CML to release BTL statement of practice

The Council of Mortgage Lenders is to recognise lenders and landlord responsibilities in upcoming statement of practice on BTL lending.

Related topics:  Mortgages
Amy Loddington
10th September 2014
Mortgages

A consultation published last week by the Treasury regarding the European mortgage credit directive has caused confusion among lenders and could have significant implications for BTL sector.

CML's upcoming statement of practice aims to clarify how lenders should interpret this new directive.

In its consultation, the Treasury proposes to extend statutory regulation to a relatively small section of the BTL market. The group of borrowers that would be affected are those who have not actively acquired a property in order to be a landlord and do not appear to be acting in a business capacity.

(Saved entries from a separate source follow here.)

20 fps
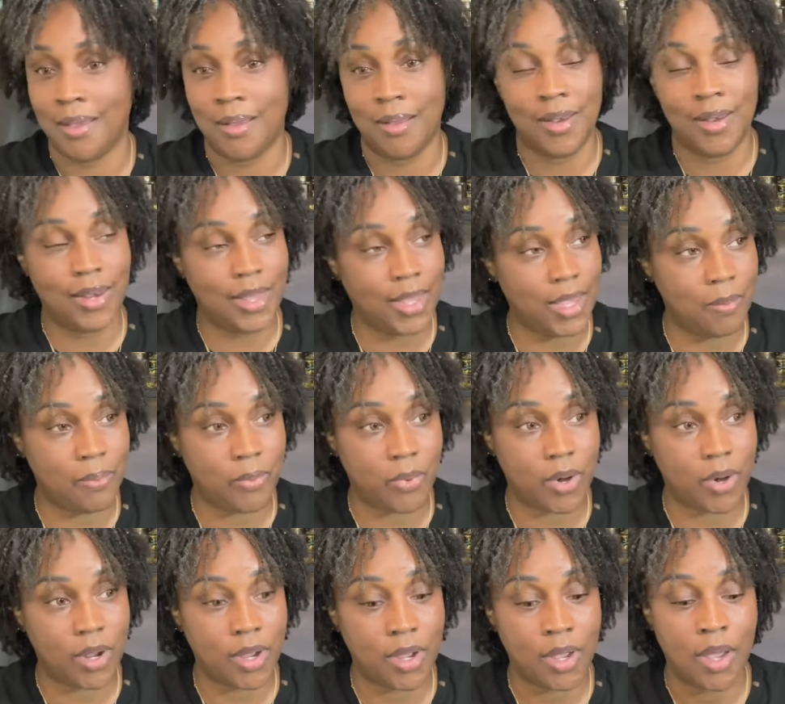
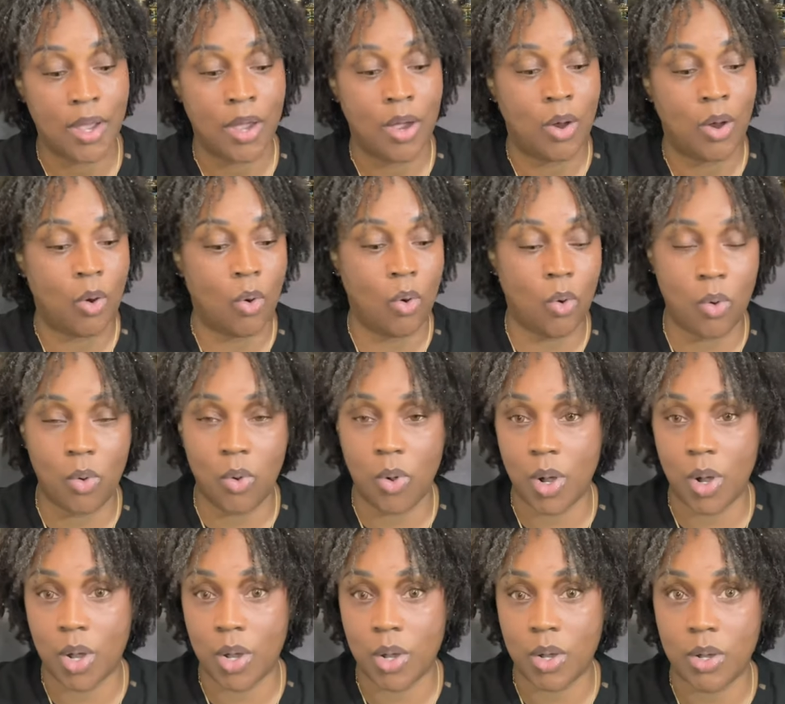Libra
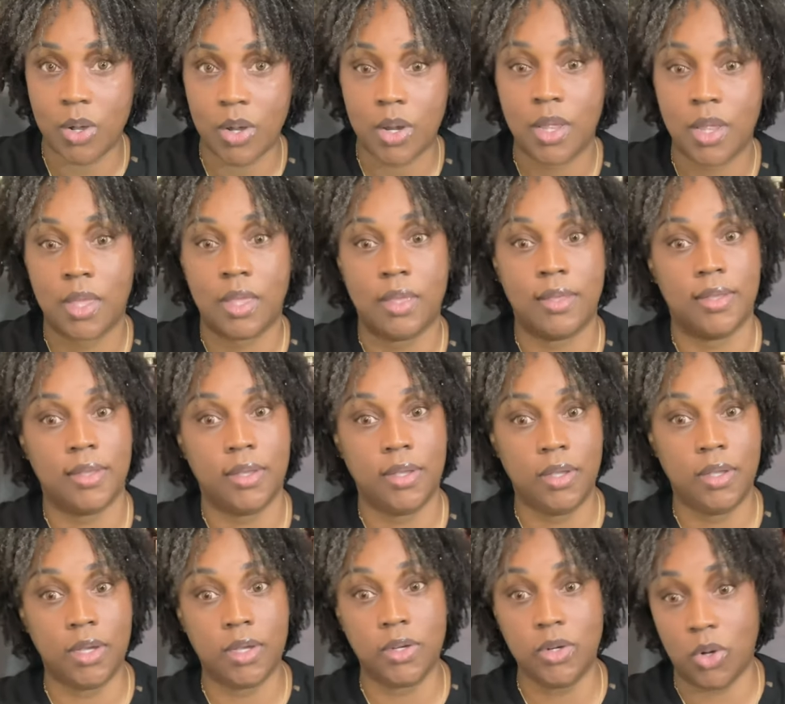or
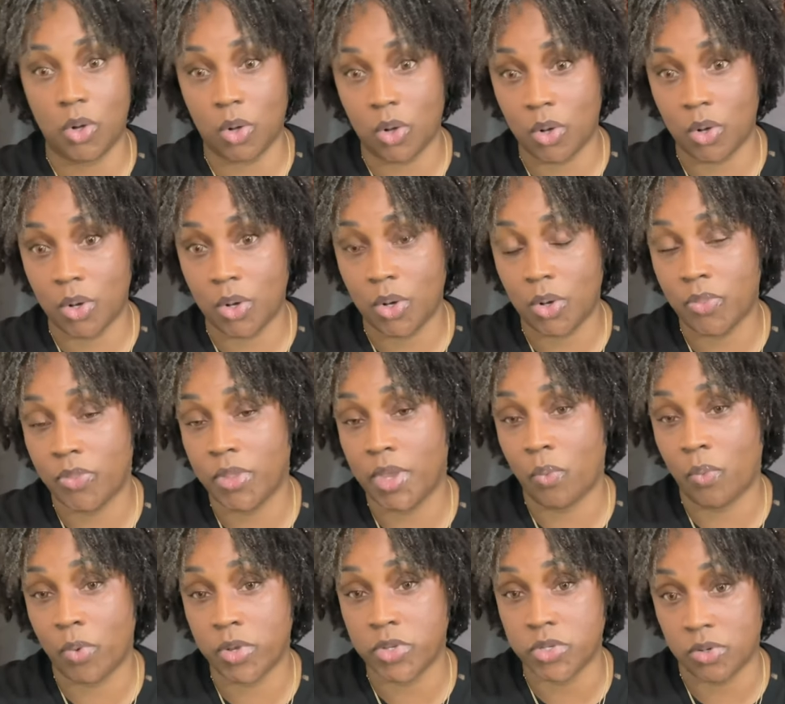Good Girl, the
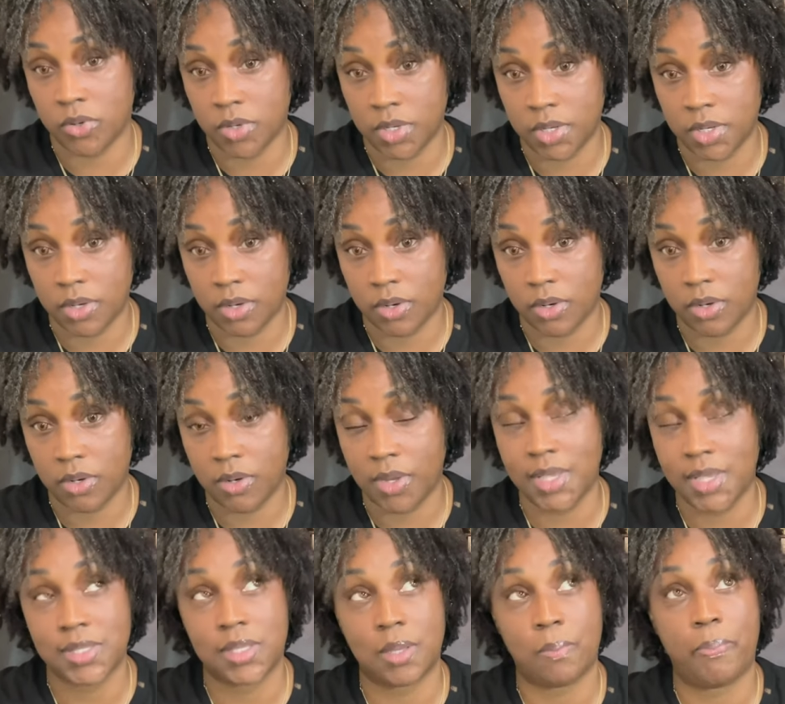original Good Girl,
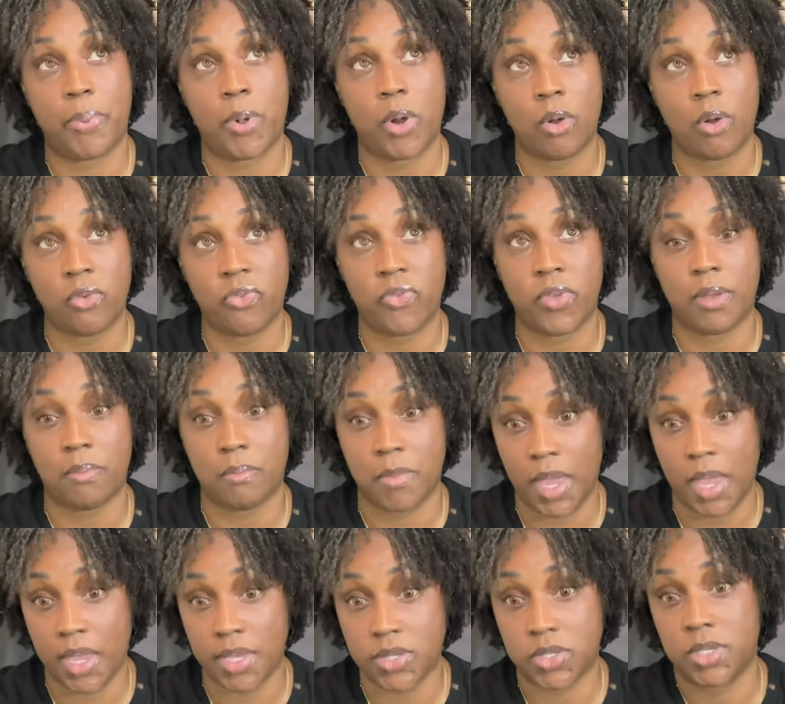is the perfect
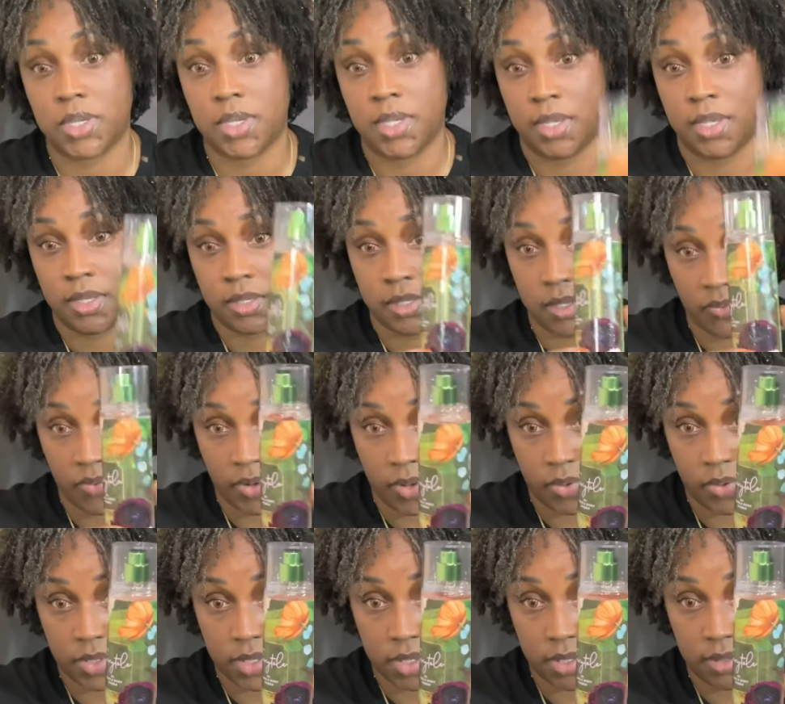match to
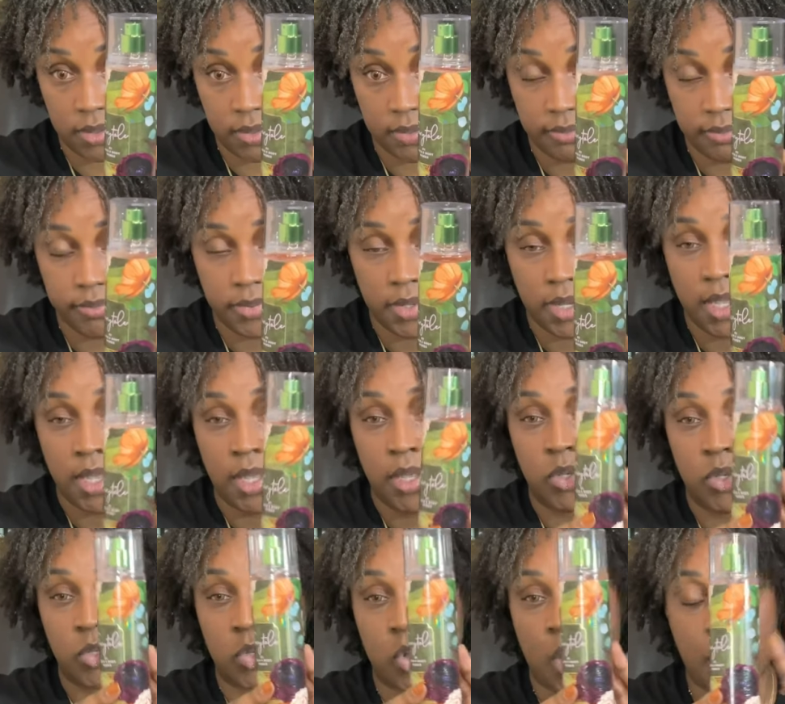Fairy Tale.
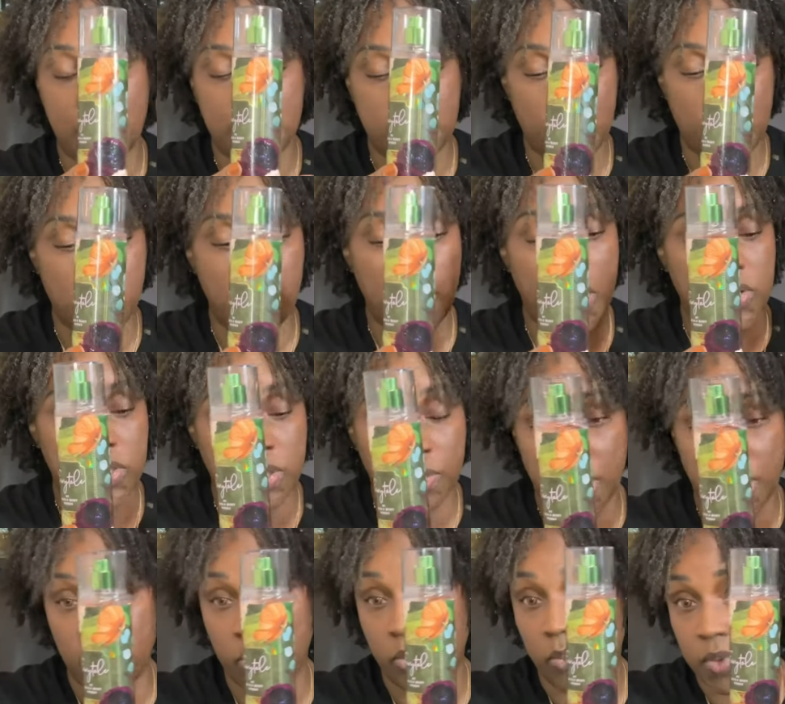So I'm gonna tell you about some
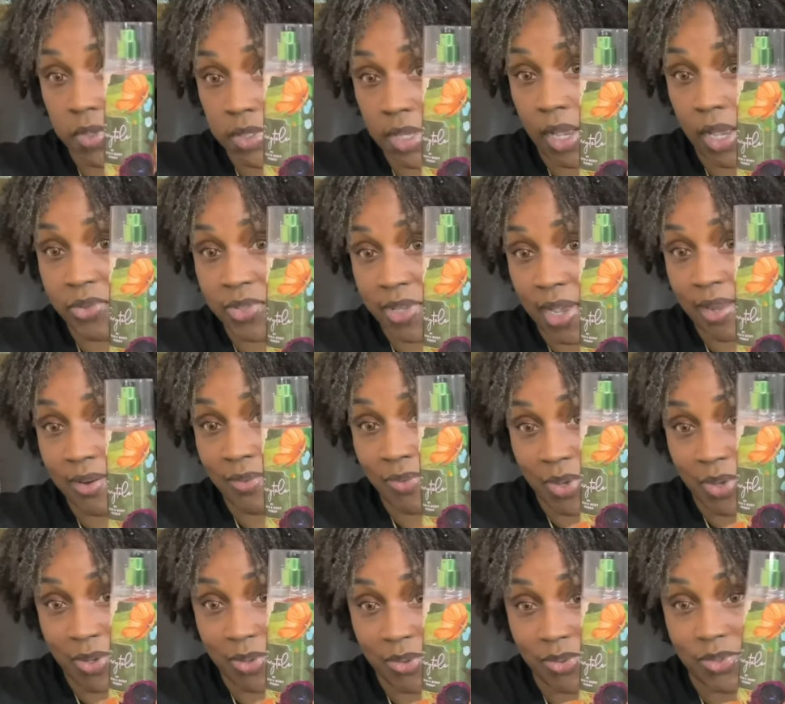other ones outside of
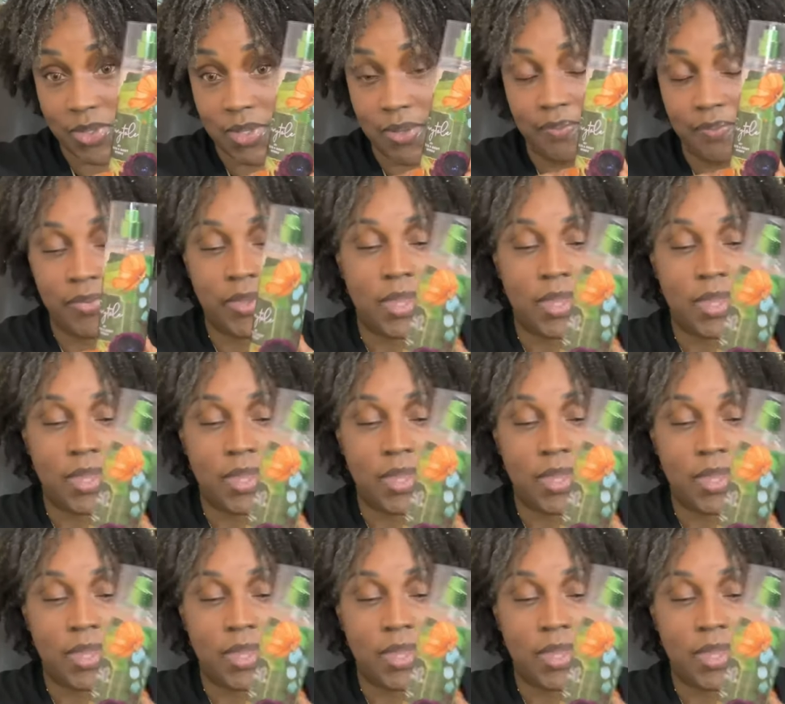those.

The Council of Mortgage Lenders said:

“We recognise that both lenders and landlords taking out BTL mortgages have responsibilities to ensure that the market continues to work well.

“In recognition of our view that there are responsibilities for lenders and borrower landlords, and to reinforce current good practice, we have been working closely with members on our statement of practice for buy-to-let lending.”

Members will have to state annually that they agree to comply with the statement of practice. They will also need to have to agree to operate in accordance with a written complaintshandling policy, approved by a senior management committee.

The Treasury acknowledges that the majority of the UK’s 1.6 million BTL mortgages will have made an active decision to become a landlord. They have invested in property to earn an income, on which they will be taxed as a business. CML agree with the Treasury’s view that it is ‘inappropriate for these borrowers to be captured by regulation intended to protect consumers'.

The Council of Mortgage Lenders continued:

“For lenders, regulation that affects some landlords, but not others, is potentially problematic – as is any lack of clarity about whether individual cases should be regulated or not.

“It is therefore the potential complexity of the proposals – rather than the number of borrowers affected – that causes most concern.”